* [PROBLEM TO SOLVE]:
Print only the lines from the one with "[14:00.56-14:01.56]" through the end of the data, exactly, and please omit pictures.

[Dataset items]
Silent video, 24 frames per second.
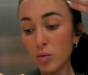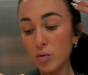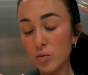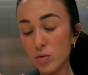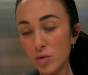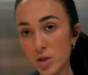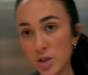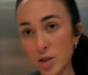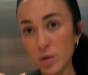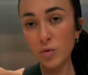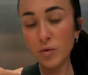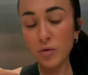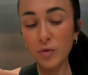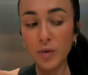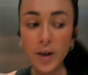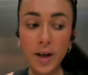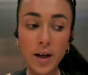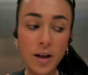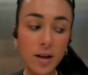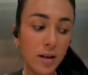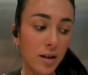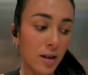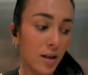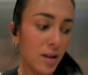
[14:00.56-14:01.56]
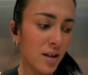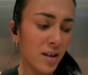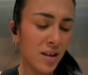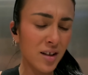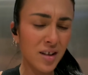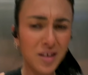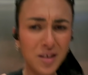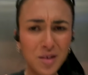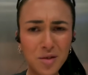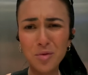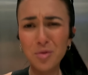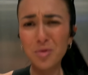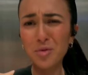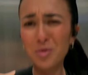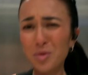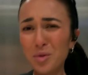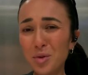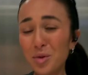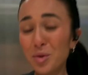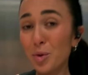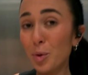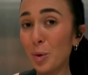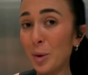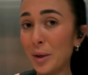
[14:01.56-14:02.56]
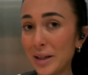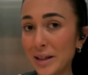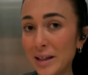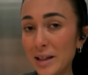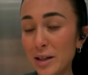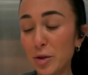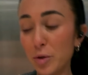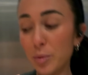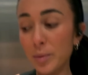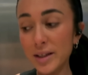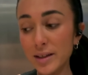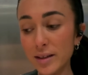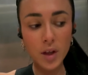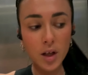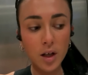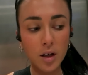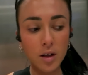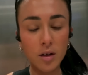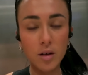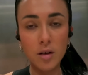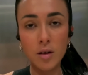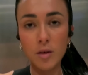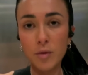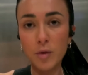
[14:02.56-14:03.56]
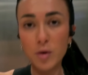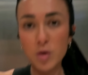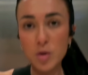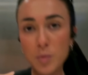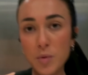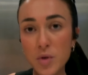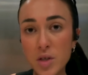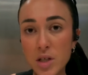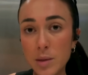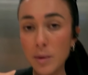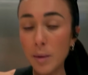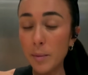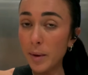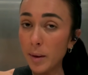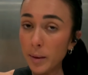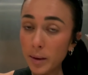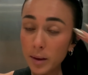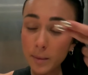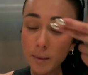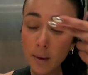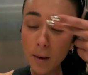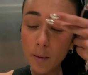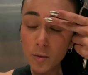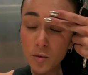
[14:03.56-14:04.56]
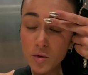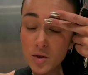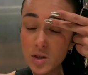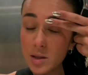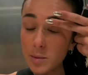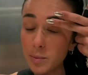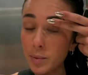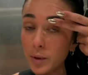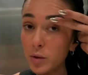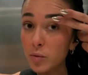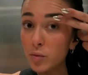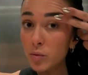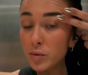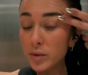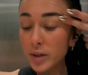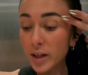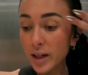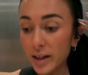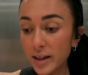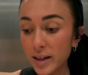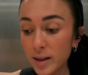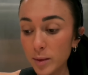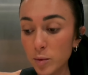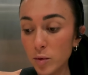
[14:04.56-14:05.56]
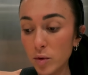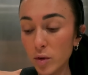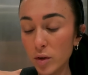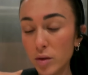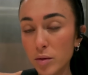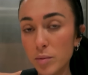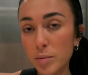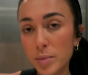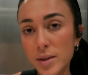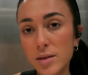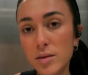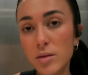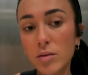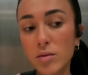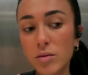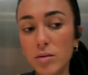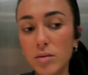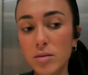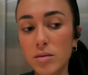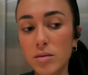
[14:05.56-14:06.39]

J'ai dû faire 2-3 km. Euh, franchement, j'ai bien pas pris ma montre, j'ai pas du tout traqué mon vol parce que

* [WRITTEN RESPONSE]:
[14:00.56-14:01.56]
[14:01.56-14:02.56]
[14:02.56-14:03.56]
[14:03.56-14:04.56]
[14:04.56-14:05.56]
[14:05.56-14:06.39]

J'ai dû faire 2-3 km. Euh, franchement, j'ai bien pas pris ma montre, j'ai pas du tout traqué mon vol parce que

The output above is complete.